By Israel Drazin
The Retreat
By Aharon Appelfeld
Aharon Appelfeld was born in 1932. At age eight he saw his mother murdered by the Nazis. He escaped from a Nazi concentration camp when he was nine years old, wandered in the forests for two years, and immigrated to Palestine in 1946. He wrote many books about life in Europe prior to the Holocaust. This 164 page novel is one of them. The New York Times considered this 1984 translation from the Hebrew original “A small masterpiece, the vision of a remarkable poet.” The London Guardian wrote “Appelfeld is one of the greatest writers of the age.” The book is set in 1937 and tells how the Jews in Austria suffer so much anti-Semitism from all levels of Austrian society that many convert to Christianity, while others go to a hotel outside of Vienna called The Retreat to “cleanse themselves of all their Jewish traits.”
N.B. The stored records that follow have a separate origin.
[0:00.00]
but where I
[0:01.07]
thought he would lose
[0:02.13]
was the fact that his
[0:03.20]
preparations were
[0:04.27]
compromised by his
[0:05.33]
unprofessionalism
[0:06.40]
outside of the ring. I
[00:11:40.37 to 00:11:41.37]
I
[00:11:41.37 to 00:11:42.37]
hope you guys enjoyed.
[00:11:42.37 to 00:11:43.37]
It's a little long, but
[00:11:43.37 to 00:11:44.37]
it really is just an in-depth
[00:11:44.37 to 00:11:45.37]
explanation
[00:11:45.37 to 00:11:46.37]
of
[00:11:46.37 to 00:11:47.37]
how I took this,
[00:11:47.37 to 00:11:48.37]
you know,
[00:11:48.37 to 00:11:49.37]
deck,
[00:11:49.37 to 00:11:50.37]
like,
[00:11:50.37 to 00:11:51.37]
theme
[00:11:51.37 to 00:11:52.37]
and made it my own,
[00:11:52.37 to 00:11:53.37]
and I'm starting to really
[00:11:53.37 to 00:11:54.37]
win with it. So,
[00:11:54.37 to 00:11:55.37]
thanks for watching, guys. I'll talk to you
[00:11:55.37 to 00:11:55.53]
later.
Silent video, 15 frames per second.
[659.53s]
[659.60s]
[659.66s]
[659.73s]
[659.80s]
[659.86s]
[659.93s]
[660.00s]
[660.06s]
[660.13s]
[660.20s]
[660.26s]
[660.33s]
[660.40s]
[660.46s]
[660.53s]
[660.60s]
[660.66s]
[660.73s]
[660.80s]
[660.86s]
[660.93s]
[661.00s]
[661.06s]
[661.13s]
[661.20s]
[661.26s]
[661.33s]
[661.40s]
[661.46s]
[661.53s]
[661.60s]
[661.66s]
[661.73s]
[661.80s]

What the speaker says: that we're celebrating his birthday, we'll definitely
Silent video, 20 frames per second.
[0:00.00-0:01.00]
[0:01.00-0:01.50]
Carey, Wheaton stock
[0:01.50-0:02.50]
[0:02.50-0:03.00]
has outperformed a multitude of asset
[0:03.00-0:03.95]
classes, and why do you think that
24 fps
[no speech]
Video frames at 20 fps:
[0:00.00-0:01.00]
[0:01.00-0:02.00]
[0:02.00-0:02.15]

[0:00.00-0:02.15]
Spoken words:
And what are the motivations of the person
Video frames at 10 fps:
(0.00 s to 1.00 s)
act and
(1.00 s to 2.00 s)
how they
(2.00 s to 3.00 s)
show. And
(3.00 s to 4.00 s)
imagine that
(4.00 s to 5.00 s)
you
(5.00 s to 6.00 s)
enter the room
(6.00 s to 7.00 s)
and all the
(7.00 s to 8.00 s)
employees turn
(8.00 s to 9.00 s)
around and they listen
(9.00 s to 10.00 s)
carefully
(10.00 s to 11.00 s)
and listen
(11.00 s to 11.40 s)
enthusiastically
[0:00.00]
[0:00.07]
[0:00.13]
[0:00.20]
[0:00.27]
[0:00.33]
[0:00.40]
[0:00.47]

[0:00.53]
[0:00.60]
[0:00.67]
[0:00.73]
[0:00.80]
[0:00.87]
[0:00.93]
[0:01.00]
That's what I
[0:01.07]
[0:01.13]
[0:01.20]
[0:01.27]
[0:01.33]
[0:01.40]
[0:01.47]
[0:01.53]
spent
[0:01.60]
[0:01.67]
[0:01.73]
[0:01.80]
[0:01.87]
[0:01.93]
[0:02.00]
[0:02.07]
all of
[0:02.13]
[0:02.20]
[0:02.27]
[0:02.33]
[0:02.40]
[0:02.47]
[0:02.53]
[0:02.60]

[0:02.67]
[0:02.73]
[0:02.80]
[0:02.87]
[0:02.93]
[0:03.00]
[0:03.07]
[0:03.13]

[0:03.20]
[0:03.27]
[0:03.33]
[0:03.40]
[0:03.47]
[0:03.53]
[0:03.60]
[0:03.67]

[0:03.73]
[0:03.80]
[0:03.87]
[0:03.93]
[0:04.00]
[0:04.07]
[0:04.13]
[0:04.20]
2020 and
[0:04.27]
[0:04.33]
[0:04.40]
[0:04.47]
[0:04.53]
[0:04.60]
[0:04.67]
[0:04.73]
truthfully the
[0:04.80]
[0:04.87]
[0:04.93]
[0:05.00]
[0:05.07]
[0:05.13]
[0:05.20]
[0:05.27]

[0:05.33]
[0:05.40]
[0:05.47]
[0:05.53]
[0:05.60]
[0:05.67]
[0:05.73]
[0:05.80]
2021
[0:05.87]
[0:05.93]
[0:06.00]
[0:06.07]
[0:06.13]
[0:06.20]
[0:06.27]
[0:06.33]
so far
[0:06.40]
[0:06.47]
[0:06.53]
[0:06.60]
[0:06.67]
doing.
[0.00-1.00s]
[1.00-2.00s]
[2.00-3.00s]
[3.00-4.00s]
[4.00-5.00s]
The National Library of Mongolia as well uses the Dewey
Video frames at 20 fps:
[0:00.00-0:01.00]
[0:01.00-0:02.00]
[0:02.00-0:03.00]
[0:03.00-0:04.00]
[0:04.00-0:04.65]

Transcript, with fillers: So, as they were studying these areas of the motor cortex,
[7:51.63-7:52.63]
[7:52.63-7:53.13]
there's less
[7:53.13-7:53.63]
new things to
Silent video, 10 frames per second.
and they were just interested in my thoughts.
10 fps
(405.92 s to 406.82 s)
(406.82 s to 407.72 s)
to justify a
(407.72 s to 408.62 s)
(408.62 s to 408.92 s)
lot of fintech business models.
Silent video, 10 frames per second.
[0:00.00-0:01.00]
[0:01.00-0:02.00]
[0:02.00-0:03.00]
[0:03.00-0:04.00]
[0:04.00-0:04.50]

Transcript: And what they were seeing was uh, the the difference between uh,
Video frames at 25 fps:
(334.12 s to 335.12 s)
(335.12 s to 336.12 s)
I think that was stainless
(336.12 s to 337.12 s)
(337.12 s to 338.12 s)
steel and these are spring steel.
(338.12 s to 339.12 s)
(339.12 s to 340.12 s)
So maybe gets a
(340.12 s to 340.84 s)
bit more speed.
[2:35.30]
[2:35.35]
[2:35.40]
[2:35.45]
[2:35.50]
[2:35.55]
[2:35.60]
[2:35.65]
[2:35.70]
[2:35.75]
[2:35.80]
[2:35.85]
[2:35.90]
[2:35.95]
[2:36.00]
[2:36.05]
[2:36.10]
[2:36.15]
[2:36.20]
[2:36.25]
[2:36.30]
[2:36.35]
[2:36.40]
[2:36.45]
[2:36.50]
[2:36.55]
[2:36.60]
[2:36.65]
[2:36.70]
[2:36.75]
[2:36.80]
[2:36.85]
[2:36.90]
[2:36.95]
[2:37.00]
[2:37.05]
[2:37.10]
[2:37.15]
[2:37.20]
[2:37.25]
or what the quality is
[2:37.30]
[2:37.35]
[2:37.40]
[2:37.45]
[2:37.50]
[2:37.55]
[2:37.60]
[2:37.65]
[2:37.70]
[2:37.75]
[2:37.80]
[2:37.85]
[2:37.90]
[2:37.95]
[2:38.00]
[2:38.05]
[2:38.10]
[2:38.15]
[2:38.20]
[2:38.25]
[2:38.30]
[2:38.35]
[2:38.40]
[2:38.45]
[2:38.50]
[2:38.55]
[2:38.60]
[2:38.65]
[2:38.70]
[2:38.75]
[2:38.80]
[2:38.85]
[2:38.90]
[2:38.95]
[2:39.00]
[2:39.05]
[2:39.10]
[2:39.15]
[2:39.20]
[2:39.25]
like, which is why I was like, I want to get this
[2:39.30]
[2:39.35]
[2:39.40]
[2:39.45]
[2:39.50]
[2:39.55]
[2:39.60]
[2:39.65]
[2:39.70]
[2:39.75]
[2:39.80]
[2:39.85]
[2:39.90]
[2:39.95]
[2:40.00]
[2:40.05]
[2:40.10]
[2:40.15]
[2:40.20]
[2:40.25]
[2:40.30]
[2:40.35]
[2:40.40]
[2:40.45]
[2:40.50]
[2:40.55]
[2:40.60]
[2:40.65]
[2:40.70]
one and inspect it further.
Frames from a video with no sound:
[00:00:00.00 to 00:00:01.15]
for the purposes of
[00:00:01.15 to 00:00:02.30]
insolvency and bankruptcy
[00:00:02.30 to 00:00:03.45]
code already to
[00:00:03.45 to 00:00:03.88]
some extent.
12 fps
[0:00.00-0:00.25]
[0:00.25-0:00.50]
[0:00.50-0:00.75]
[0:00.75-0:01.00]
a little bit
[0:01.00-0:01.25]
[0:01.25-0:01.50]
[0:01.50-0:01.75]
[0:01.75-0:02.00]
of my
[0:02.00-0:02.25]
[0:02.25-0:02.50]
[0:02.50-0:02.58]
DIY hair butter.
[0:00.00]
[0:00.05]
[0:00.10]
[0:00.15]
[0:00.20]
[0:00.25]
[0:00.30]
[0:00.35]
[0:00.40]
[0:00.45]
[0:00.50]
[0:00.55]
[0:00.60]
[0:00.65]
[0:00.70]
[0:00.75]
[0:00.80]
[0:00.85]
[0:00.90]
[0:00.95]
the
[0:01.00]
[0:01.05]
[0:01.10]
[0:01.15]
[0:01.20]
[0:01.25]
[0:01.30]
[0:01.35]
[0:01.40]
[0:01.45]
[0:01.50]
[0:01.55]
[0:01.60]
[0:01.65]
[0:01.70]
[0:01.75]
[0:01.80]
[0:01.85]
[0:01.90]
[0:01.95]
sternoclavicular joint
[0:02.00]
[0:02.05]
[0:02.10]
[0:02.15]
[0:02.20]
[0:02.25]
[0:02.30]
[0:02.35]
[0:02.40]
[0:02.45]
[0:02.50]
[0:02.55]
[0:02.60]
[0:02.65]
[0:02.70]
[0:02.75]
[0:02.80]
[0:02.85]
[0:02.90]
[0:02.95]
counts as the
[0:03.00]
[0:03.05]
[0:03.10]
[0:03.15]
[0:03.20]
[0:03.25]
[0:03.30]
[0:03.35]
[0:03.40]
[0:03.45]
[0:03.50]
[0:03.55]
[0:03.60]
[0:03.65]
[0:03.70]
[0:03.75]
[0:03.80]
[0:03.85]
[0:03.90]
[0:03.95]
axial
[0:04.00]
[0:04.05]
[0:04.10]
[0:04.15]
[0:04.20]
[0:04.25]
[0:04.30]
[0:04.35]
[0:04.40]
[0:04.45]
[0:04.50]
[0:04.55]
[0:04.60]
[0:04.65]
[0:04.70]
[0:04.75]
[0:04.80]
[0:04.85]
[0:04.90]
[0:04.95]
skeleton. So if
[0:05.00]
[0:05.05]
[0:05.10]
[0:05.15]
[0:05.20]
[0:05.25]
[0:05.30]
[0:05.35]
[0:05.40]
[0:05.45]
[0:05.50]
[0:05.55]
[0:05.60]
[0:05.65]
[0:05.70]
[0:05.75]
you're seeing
The resort is not designed to convert the Jews to Christianity although it tries to assimilate them into the Christian culture. There are daily activities whose goal is to teach the Jews how to talk like non-Jews and acts and look like them so that they can pass as a non-Jew.
The Resort is a failure on many levels. It leads to suicides and the unconscious adoption by the Jews of the bigoted attitudes about Jews. These Jews have become, at least to a certain extent, Jew haters. Appelfeld reflects the psychologist Bruno Bettelheim’s finding in “Autonomy in the Extreme Situation” that even Jewish prisoners in Nazi concentration camps absorbed Nazi notions; some even sewed their prison garments to resemble the Nazi uniform. This psychological phenomenon is akin to the Stockholm Syndrome.